Mills not worried about Bolt
KINGSTON, Jamaica – Despite handing out a failing grade in his athlete’s second of two runs, coach Glen Mills was left generally satisfied with Usain Bolt’s back-to-back 9.87 runs at the Sainsbury’s Anniversary Games last Friday, inside the London Olympic Stadium.
Mills, after watching Bolt post his fastest times this season, believes the signs are encouraging as he now focuses on sharpening up the sprinter ahead of his double-sprint title defence at the IAAF World Championships in Beijing, China, which is now a mere four weeks away.
In wet and chilly conditions, Bolt won his heat in 9.87 seconds, running against a -1.2 wind, and returned to again stop the clock at 9.87 (-0.8), with Mike Rodgers, who was also second in Bolt’s heat, following the big Jamaican to the line in 9.90, with another Jamaican, Kemar Bailey-Cole, posting a personal-best 9.92 for third. Nesta Carter was Mills was left impressed with Bolt’s run in the heat, but was less pleased with his execution in the final.

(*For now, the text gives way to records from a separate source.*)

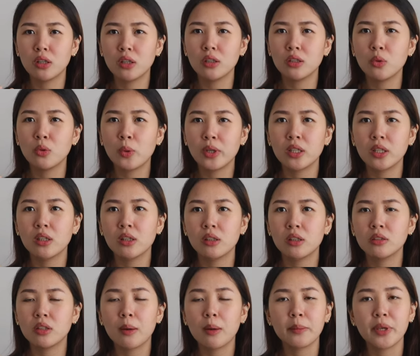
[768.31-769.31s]
you
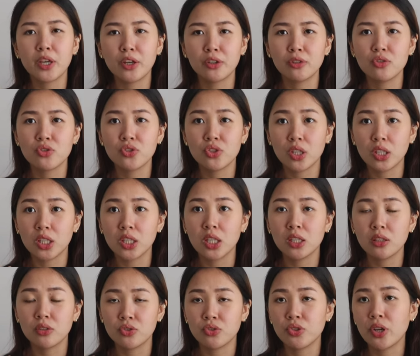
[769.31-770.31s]
wanna come here to study
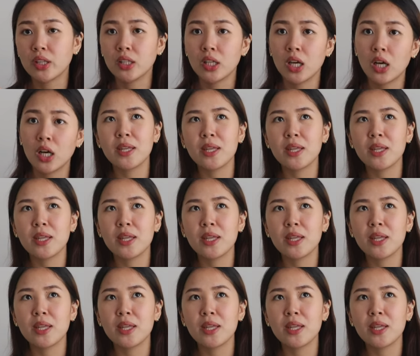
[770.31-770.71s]
in Australia.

“To put it into context, he had one 100m before this in Brazil in April, so between April and now is a significant period of time. So to start at 9.87 is an indication that he is making progress, and the focus is to continue getting his competitive condition to be at his best by the time we get to Beijing,” Mills said. “
“Yes, it’s clear that his [Bolt’s] performance in his heat was far superior to his run in the final, even though the times are the same. In the heat, he executed much better than he did in the finals. He had a better start, his mechanics was better, and despite the -1.2 wind, he was able to run 9.87 after he eased down near the end, which would indicate that with a full effort and no wind, he probably would have gone under 9.80 seconds,” Mills assessed.
“But he came back in the final, and there was less breeze, but his execution was very poor. It was bad at the start, he lost ground and stumbled a bit and had to come from way back to actually get back; but all in all, it was a good training exercise,” added Mills.

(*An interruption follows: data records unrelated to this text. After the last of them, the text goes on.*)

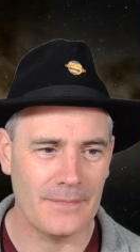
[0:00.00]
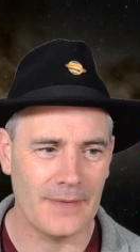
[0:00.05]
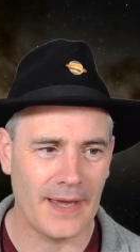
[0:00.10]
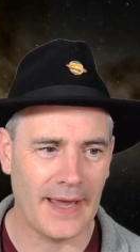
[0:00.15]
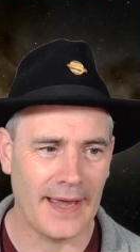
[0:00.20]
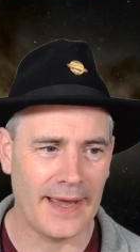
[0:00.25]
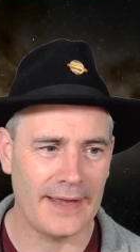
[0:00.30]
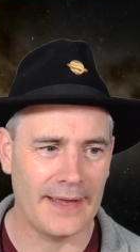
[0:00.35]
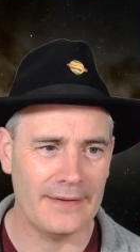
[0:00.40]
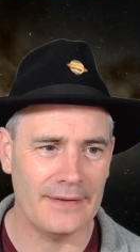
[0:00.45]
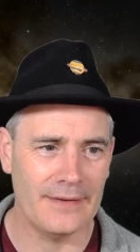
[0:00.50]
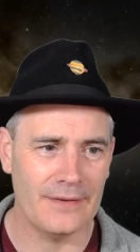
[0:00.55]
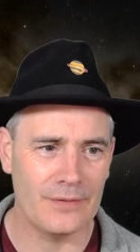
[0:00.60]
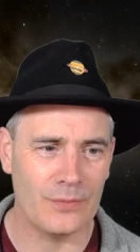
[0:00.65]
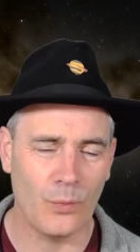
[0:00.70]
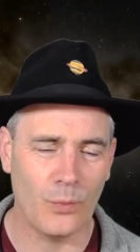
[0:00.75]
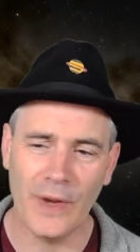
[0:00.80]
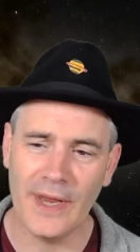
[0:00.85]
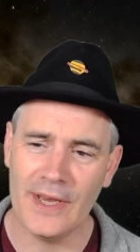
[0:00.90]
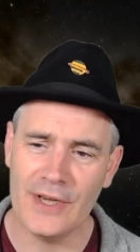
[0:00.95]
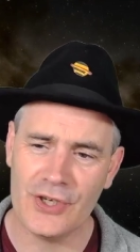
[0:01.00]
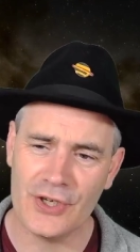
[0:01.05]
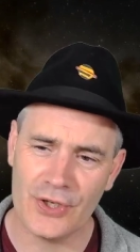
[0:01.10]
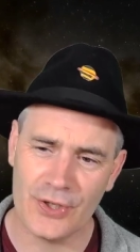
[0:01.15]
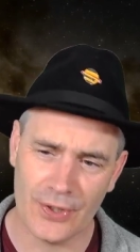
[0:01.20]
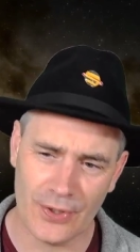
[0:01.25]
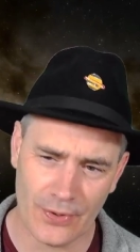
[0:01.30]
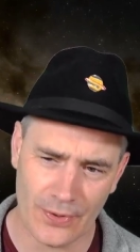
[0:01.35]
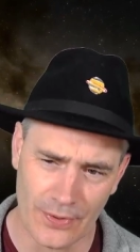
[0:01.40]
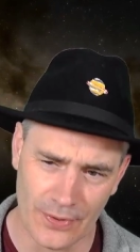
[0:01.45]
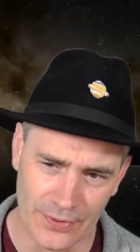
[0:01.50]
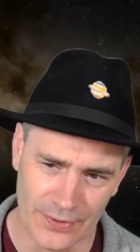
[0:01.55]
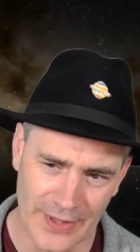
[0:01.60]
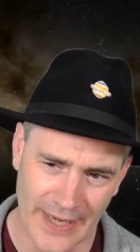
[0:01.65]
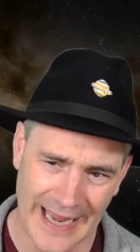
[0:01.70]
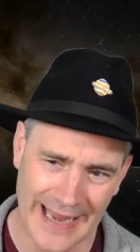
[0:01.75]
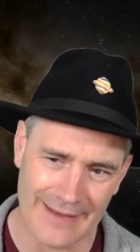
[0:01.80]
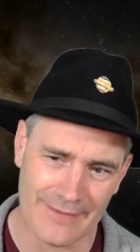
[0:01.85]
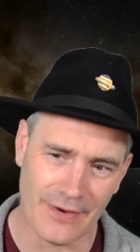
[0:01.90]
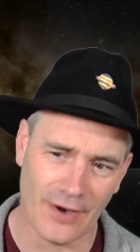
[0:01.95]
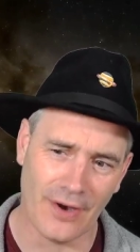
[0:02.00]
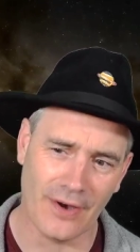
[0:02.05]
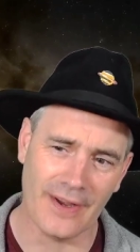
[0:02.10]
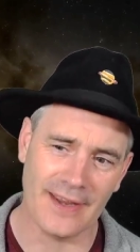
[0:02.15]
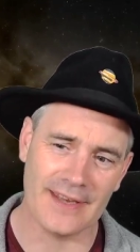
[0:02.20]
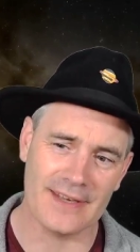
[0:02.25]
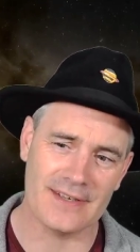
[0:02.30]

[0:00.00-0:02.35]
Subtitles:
And we should have high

Still, after going into the meet with questions about his ability to successfully defend his world titles in the coming weeks, Mills feels that the sprinter has gone a long way in showing that he is on the right course to do just that in Beijing.
“What I can say, though, is that he [Bolt] showed that he has made some progress, and we hope that we can make significant advancement on that, and that by the time Beijing comes around, he will be at the competitive level where he can execute much better and defend his title,” Mills said.
Bolt is not expected to compete again before the World Championships.